Le coin des traîtres : pièges, surprises, vertiges, plaisirs et mystères de la traduction…
Dans sa chronique mathématique Le nombre imaginaire, dont les traîtres et les traîtresses aussi sont fans, Yannick Cras nous lançait la semaine dernière un défi qu’il eût été bien fâcheux de ne pas relever :
Comment traduiriez-vous en français les phrases qui suivent :
– Since this sentence has been written in english, its translation to french is a lie.
– Had this sentence been written in french, it would not start with a verb.
– This sentence contains exactly fifty-four printable symbols.
Comme souvent en traduction, tout est affaire de choix. Ne nous a-t-on pas inculqué qu’en mathématiques, « ce n’est pas le résultat qui compte », que « l’important c’est le raisonnement ». Et il fallait bien un esprit mathématique pour concevoir un tel énoncé, où le résultat importera probablement moins que la réflexion induite par le problème posé.
Since this sentence has been written in english, its translation to french is a lie.
La traduction littérale : Puisque cette phrase a été écrite en anglais, sa traduction française est un mensonge.
L’adaptation : Puisque cette phrase a été écrite en français, sa traduction en anglais est un mensonge.
L’adaptation prospective : Puisque cette phrase a été écrite en français, sa traduction en anglais serait un mensonge.
La glose générique : Puisque cette phrase a été écrite dans une autre langue, sa traduction est un mensonge.
La glose dépressive, dite note de bas de page : Jeu de mots intraduisible.
Continuons.
Had this sentence been written in french, it would not start with a verb.
L’impasse : Si cette phrase avait été écrite en français, elle ne commencerait pas par un verbe.
L’eau tiède : Cette phrase ayant été écrite en français, elle ne commence pas par un verbe.
Le coup de cafard : Jeu de mots intraduisible.
This sentence contains exactly fifty-four printable symbols.
Vérifions que Google ne s’est toujours pas payé un cerveau et mettons-le à contribution. Une fois de plus, il ne nous décevra pas : Cette phrase contient exactement cinquante-quatre symboles imprimables, propose le traducteur en ligne, qui traduit les mots mais passe outre leur sens.

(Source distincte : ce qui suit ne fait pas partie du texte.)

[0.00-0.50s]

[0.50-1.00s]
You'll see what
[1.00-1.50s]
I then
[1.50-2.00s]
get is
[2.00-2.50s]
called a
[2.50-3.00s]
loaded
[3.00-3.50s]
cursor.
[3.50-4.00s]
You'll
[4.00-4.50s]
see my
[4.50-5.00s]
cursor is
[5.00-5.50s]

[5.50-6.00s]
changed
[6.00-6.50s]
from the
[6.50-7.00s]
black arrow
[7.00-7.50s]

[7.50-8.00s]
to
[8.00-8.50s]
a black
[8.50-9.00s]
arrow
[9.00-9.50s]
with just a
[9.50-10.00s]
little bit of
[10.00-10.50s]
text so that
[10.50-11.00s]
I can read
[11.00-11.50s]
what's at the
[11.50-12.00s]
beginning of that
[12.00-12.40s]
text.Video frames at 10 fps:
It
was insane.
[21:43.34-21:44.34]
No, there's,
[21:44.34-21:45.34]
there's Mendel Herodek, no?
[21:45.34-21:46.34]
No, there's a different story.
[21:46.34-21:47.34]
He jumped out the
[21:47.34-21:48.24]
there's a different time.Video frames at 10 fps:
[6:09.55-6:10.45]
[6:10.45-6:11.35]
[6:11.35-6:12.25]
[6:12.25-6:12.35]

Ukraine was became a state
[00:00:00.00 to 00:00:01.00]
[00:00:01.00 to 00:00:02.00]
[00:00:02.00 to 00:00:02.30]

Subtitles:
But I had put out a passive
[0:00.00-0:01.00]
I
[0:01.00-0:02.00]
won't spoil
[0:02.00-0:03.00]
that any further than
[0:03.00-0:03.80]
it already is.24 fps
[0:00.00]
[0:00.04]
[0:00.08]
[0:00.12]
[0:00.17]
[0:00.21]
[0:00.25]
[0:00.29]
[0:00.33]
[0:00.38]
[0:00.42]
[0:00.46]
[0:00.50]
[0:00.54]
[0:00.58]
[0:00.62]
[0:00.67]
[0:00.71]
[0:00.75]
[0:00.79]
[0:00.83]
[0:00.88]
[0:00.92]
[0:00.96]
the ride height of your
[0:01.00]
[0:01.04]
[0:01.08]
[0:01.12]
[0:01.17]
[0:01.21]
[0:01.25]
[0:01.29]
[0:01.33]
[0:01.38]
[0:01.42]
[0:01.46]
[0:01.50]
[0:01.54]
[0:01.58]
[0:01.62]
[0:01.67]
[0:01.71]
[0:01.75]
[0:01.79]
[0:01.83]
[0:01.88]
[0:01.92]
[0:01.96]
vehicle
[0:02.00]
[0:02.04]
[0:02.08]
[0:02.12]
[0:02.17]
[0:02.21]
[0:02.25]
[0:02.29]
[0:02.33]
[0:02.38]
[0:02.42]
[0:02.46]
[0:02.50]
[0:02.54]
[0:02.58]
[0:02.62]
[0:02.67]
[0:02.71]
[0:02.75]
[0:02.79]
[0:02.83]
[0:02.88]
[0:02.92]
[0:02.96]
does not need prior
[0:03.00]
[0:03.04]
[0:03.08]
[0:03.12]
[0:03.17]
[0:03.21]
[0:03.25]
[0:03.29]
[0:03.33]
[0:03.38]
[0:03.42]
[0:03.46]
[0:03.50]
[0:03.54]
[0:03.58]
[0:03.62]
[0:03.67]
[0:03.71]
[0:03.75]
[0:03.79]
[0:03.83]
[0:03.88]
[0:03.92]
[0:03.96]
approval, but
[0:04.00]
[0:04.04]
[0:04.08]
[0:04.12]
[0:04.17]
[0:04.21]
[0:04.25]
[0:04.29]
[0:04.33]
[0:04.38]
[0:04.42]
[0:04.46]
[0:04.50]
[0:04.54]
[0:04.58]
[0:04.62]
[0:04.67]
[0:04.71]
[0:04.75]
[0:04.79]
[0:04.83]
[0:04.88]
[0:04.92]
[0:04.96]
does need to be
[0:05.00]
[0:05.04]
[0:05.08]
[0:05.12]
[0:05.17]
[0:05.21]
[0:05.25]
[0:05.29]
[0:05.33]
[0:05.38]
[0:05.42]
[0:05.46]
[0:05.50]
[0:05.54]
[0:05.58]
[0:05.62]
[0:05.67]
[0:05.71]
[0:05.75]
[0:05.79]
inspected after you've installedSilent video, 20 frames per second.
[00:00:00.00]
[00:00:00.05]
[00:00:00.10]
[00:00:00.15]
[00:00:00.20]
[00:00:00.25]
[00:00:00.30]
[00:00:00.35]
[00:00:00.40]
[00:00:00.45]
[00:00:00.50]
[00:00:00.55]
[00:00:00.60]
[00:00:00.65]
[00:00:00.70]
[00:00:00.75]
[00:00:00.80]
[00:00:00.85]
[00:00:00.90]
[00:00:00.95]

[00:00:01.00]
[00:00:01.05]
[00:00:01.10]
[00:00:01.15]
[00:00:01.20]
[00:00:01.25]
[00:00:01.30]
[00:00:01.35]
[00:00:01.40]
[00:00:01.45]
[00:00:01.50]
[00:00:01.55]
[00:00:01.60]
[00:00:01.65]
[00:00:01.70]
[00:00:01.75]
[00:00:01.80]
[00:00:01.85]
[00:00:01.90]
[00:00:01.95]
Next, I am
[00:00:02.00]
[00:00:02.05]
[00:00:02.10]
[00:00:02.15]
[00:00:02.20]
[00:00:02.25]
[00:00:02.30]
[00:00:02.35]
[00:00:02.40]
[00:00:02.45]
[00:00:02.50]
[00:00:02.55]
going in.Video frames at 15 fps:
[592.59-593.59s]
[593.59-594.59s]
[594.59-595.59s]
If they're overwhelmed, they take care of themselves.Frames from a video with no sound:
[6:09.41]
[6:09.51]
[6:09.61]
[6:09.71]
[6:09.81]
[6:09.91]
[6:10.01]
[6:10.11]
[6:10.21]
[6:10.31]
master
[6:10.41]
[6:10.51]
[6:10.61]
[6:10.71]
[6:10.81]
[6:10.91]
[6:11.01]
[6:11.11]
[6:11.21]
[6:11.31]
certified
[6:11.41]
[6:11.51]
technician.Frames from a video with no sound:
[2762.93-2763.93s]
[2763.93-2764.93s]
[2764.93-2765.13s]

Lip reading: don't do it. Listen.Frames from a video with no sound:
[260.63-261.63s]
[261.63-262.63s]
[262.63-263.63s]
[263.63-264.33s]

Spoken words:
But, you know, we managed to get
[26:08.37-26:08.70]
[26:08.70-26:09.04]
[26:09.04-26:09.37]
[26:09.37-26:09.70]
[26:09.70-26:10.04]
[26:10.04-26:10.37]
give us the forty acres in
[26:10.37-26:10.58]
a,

Proposition plus personnelle : Cette phrase contient 54 signes espaces non comprises. Certes, la phrase n’a pas été traduite « mot à mot », il en manque même un (« exactly »), le recours aux chiffres au lieu de la transcription en toutes lettres est un artifice bien pratique pour le passage de l’anglais au français – avez-vous déjà entendu parler du coefficient de foisonnement ? [1] – mais la phrase française a la vertu d’avoir du sens, voire le même sens que l’original en anglais. Et, après tout, le nombre de signes (avec ou sans espaces, qui en termes de typographie est bien un substantif féminin) est une contrainte comme une autre pour qui a un tant soit peu pratiqué le sous-titrage de film, le sur-titrage de théâtre, ou la traduction de bandes dessinées.
Bref, traduire, c’est aussi se coltiner un certain nombre de contraintes, de règles, au sein desquelles la traduction se réserve des choix, se ménage des espaces (au masculin, cette fois) de liberté ou de jeu. À l’heure où les débats autour de l’écriture inclusive (ici même) font l’actualité, quand certain⋅e⋅s évoquent (voire invoquent) les règles – grammaticales, syntaxiques, orthographiques – à respecter, les questions de traduction sont plus que jamais à l’ordre du jour.
Au fait, comment traduiriez-vous en français :
The author and her translator are good friends.